Tuesday, July 25, 2023 at 7:30pm
Ken Jacobs's XCXHXEXRXRXIXEXSX
361 Stagg Street, Suite 407, Brooklyn
Introduced by Andrew Lampert
Ken and Flo Jacobs in Attendance
XCXHXEXRXRXIXEXSX, Ken Jacobs, 1980/2022, digital projection, 84 mins
An intensive examination and bringing to life of a very small amount of film material originally photographed circa 1920. We’re in France, early last century, in the woods. Two women and a man are making love. Enjoying sex together for sure but also convincingly making love; they couldn’t be nicer to each other. Bodies are revealed, all the parts necessary to reproducing our kind. Reproduction, however, is not the concern of these movie stars. Physical pleasure is. Release.

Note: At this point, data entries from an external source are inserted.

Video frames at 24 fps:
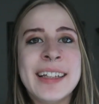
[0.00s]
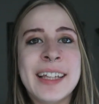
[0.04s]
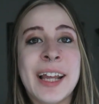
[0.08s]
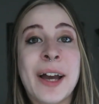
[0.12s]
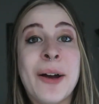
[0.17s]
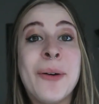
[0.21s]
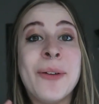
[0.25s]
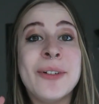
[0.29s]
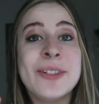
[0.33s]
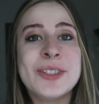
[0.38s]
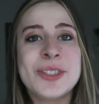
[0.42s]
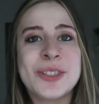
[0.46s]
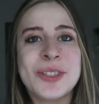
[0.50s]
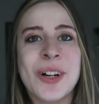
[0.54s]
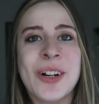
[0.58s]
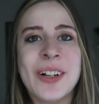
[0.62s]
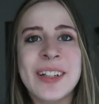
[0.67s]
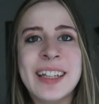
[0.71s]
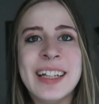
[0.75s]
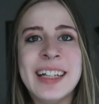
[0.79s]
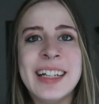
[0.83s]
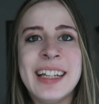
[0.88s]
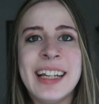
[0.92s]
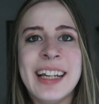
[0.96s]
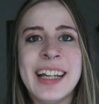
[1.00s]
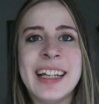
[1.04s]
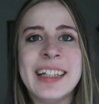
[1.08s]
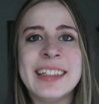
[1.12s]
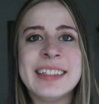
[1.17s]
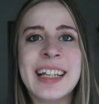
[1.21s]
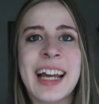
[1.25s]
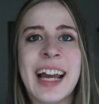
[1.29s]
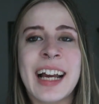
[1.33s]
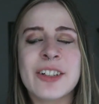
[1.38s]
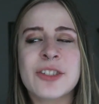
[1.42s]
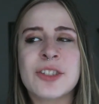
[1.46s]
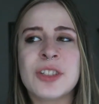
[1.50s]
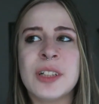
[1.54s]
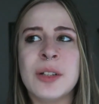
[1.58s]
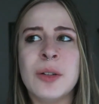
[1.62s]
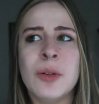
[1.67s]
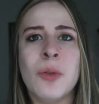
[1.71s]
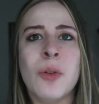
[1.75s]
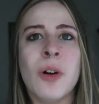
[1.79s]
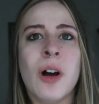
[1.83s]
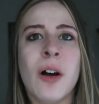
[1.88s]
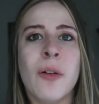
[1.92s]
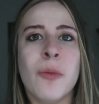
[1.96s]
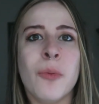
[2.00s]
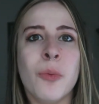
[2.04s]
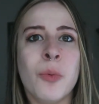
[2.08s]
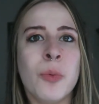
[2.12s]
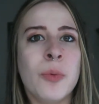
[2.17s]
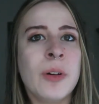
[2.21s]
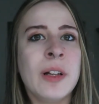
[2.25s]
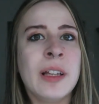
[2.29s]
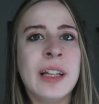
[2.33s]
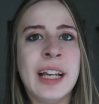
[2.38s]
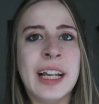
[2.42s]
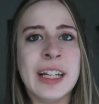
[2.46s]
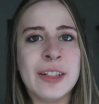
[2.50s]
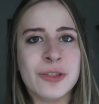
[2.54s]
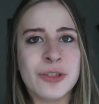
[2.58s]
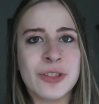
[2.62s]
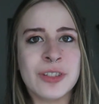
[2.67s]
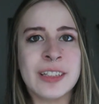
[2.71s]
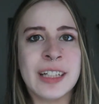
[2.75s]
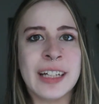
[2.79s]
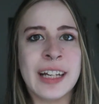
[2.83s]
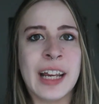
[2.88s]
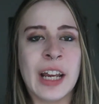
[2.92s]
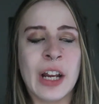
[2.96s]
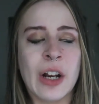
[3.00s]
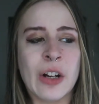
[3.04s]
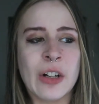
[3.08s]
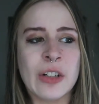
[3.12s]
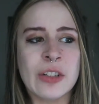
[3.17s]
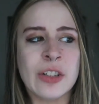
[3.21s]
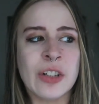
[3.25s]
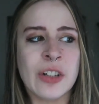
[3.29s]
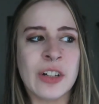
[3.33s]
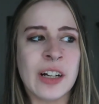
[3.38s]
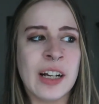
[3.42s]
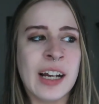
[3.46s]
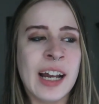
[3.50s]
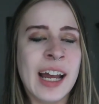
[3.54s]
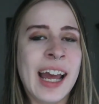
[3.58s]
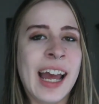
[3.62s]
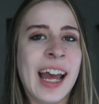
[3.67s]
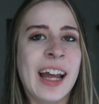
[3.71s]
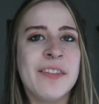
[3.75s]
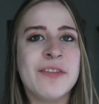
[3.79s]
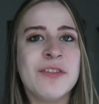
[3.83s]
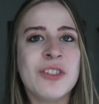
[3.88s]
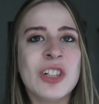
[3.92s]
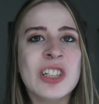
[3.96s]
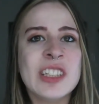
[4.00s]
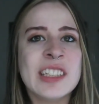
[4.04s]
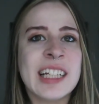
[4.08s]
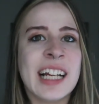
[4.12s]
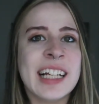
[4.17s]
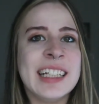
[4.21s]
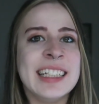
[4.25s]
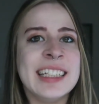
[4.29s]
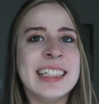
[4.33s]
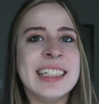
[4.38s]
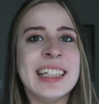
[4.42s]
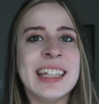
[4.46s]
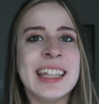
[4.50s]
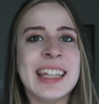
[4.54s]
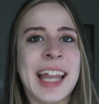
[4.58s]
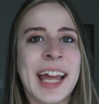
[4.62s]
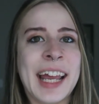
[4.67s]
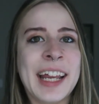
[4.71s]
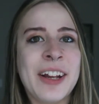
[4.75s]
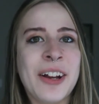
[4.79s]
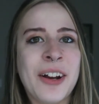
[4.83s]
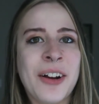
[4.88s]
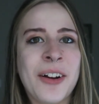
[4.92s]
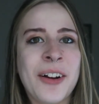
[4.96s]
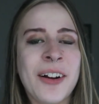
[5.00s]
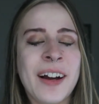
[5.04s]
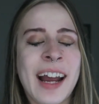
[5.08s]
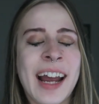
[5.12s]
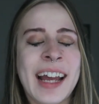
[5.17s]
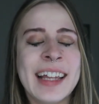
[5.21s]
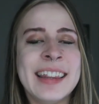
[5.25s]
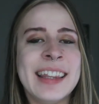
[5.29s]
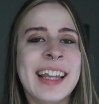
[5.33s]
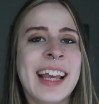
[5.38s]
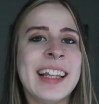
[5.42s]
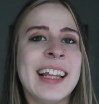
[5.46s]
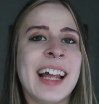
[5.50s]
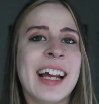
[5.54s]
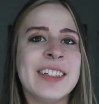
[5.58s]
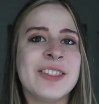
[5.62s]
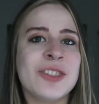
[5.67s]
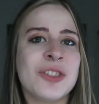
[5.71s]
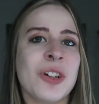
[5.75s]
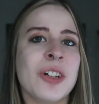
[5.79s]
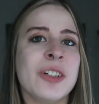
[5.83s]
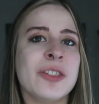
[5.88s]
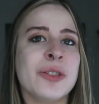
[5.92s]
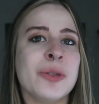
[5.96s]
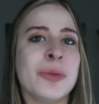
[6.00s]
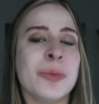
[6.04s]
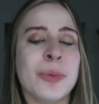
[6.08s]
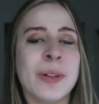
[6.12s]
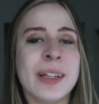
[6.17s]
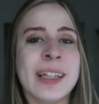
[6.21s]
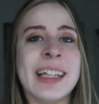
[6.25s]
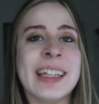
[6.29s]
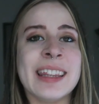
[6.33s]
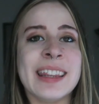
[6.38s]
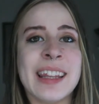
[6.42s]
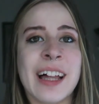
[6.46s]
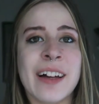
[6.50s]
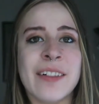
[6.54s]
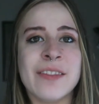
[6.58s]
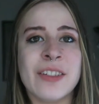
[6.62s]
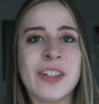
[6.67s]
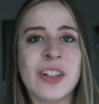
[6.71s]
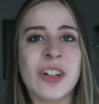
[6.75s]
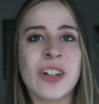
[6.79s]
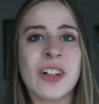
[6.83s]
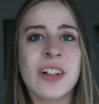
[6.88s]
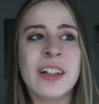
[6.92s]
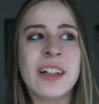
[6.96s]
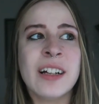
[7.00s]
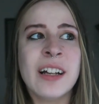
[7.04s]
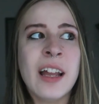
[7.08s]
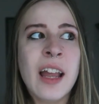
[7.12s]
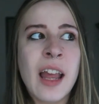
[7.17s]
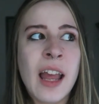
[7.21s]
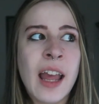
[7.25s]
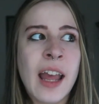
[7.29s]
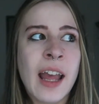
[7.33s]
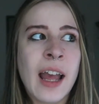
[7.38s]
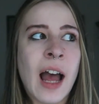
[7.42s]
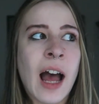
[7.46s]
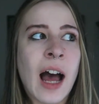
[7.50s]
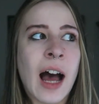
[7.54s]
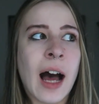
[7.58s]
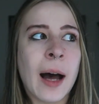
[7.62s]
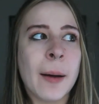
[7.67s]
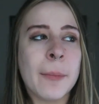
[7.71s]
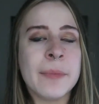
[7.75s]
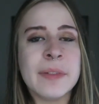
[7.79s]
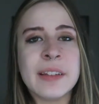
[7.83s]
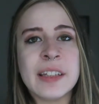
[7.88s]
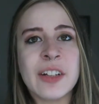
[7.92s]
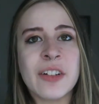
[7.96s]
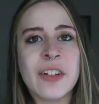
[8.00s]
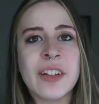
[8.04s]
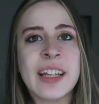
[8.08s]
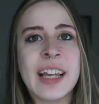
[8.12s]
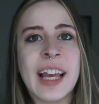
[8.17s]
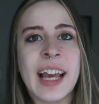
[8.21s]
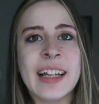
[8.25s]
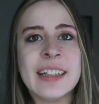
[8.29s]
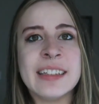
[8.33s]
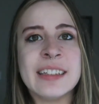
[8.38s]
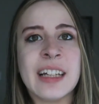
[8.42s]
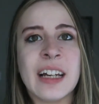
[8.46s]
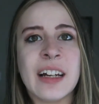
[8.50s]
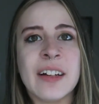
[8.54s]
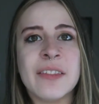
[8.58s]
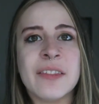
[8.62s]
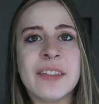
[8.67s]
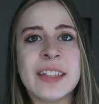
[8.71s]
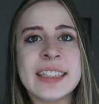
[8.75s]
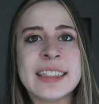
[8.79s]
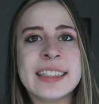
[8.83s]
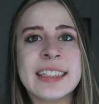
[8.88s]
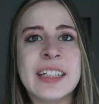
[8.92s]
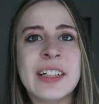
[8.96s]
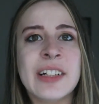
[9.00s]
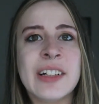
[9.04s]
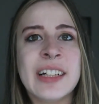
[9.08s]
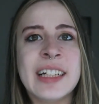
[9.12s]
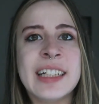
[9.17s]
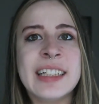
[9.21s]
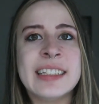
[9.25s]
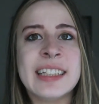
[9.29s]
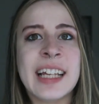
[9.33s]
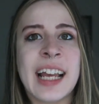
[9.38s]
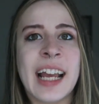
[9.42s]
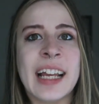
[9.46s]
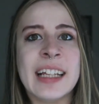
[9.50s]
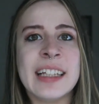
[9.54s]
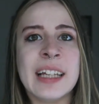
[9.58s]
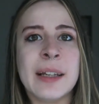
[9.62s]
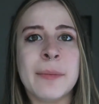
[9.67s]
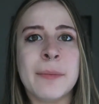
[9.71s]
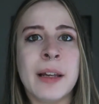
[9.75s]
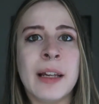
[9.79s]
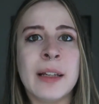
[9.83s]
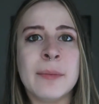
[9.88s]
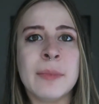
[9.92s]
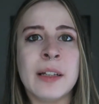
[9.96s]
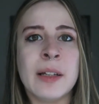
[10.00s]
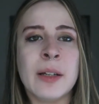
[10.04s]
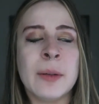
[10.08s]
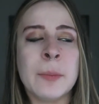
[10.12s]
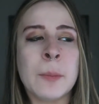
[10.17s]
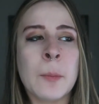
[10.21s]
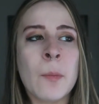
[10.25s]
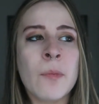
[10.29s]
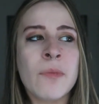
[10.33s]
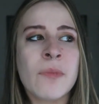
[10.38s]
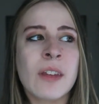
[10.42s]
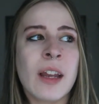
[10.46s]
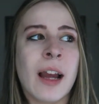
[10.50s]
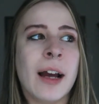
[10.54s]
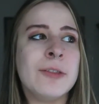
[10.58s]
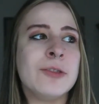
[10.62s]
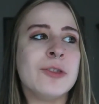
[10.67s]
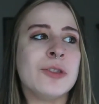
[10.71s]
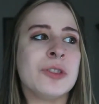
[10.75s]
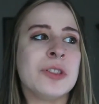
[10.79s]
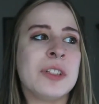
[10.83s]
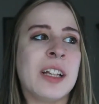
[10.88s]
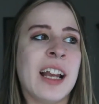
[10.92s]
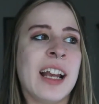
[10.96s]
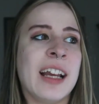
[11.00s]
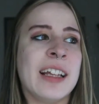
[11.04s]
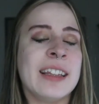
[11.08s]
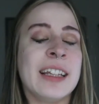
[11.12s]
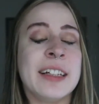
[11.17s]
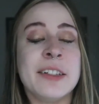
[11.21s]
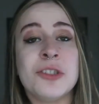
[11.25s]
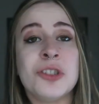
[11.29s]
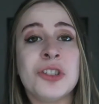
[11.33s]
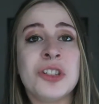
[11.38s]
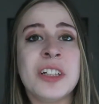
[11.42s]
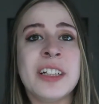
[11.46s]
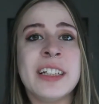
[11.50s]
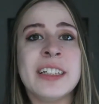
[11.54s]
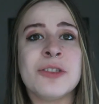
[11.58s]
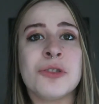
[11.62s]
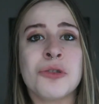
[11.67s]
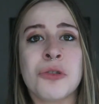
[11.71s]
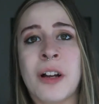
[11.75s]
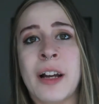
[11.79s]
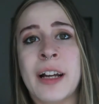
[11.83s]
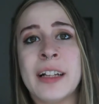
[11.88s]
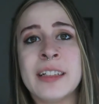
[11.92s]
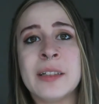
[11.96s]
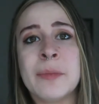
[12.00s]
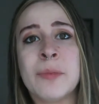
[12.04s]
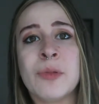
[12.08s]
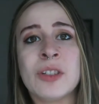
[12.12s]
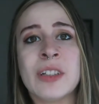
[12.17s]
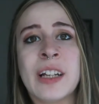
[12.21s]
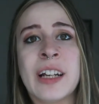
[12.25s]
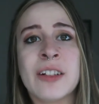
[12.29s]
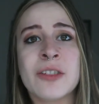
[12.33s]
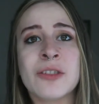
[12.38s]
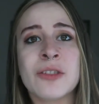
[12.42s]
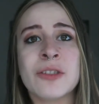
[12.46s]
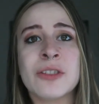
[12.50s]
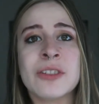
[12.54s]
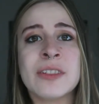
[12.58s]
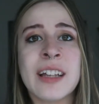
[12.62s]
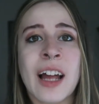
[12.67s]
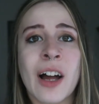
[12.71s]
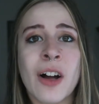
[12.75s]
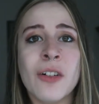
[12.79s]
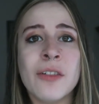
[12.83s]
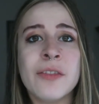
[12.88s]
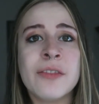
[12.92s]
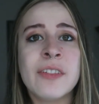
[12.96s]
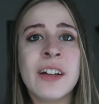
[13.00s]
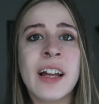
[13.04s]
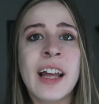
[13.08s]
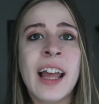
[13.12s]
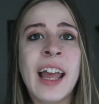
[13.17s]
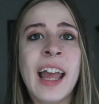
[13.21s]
Now, Charlotte is actually a really interesting character. At first I didn't like her, and then I started to really love her near the end of the series, and it made me understand that she is trying to protect herself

The eternalism is a method of making images more real. We see things in depth, in 3D, even with only one working eye. Time and space are monumentalized.
- KJ
By the late 1960s Ken Jacobs had already imploded film form as we know it with underground classics like his epic Star Spangled to Death (1956-60), the brazen Blonde Cobra (1963), and the meta-masterpiece Tom, Tom the Piper’s Son (1969). Collaborating closely with his wife, Flo, he also broke significant ground in both the burgeoning field of expanded cinema and the age-old art of shadow plays. Their fascination with historic images and found footage drove them into another spatial dimension of paracinematic possibilities with the introduction of a new film performance apparatus in 1975, dubbed “The Nervous System.” Using two 16mm analytical projectors capable of single-frame advance-and-reverse playback, a pair of film prints with identical footage, an exterior shutter in the form of a fan placed in front of the projectors, and other still-secret tricks, the duo’s indelible performances relied on heavy flicker and incremental image movement to conjure 3D that could be seen without eyeglasses. Together they created a repertoire of well over a dozen sui generis pieces before moving on in the early 2000s to explore their next invention, the phantasmagoric Nervous Magic Lantern.
Ken turned from celluloid to video in 1999, and within a few years began addressing a shared concern with Flo to bring their once live performances into the digital present. Never one to leave a finished work untouched, Ken doesn’t attempt to make one-to-one approximations of old pieces, rather he employs his pulsating “Eternalism” editing method to devise new versions that plunge image and sound deeper into abstraction.
The digital version of XCXHXEXRXRXIXEXSX is a feature-length adaptation of one of their most well-known efforts. First performed in 1980, and most notoriously at the 1992 Flaherty Seminar, where the provoked audience and peeved artists exchanged bitter words post-show, this reclaimed early porno reel is a work of tantric cinema like none other. Sex is celebrated and screwed with, bodies are pierced with throbbing light, there is tension and release in a coital dance of cosmic proportions. What a movie.
- AL
Problem 1: If you have a mind for "pure aestheticism," with an appetite for flickering light, convulsive motions, delirious depth illusion, but would just as well transcend the realities of bodies and their functions, the explicitly sexual content of XCXHXEXRXRXIXEXSX may be too earthbound for you.
Problem 2: If you wish to attend solely in anticipation of a sexual turn-on, the art of XCXHXEXRXRXIXEXSX, its throbbing light as well as bodies, may send you up the wall.
- KJ
This screening is organized in conjunction with the exhibition Ken Jacobs: Up the Illusion, curated by Andrew Lampert for 80WSE Gallery at NYU. The show is on continuous display through November 26 in the Broadway Windows gallery space, on the corner of Broadway and E 10th Street in Manhattan. All the films/videos and drawings in the three-part exhibition can be watched anytime, in their entirety, here.
Tickets - Pay what you can ($10 suggested donation), available at door.
Please note: seating is limited. First-come, first-served. Box office opens at 7pm. No entry 10 minutes after start of show.
Viewers with photosensitivity: this show includes strobe effects.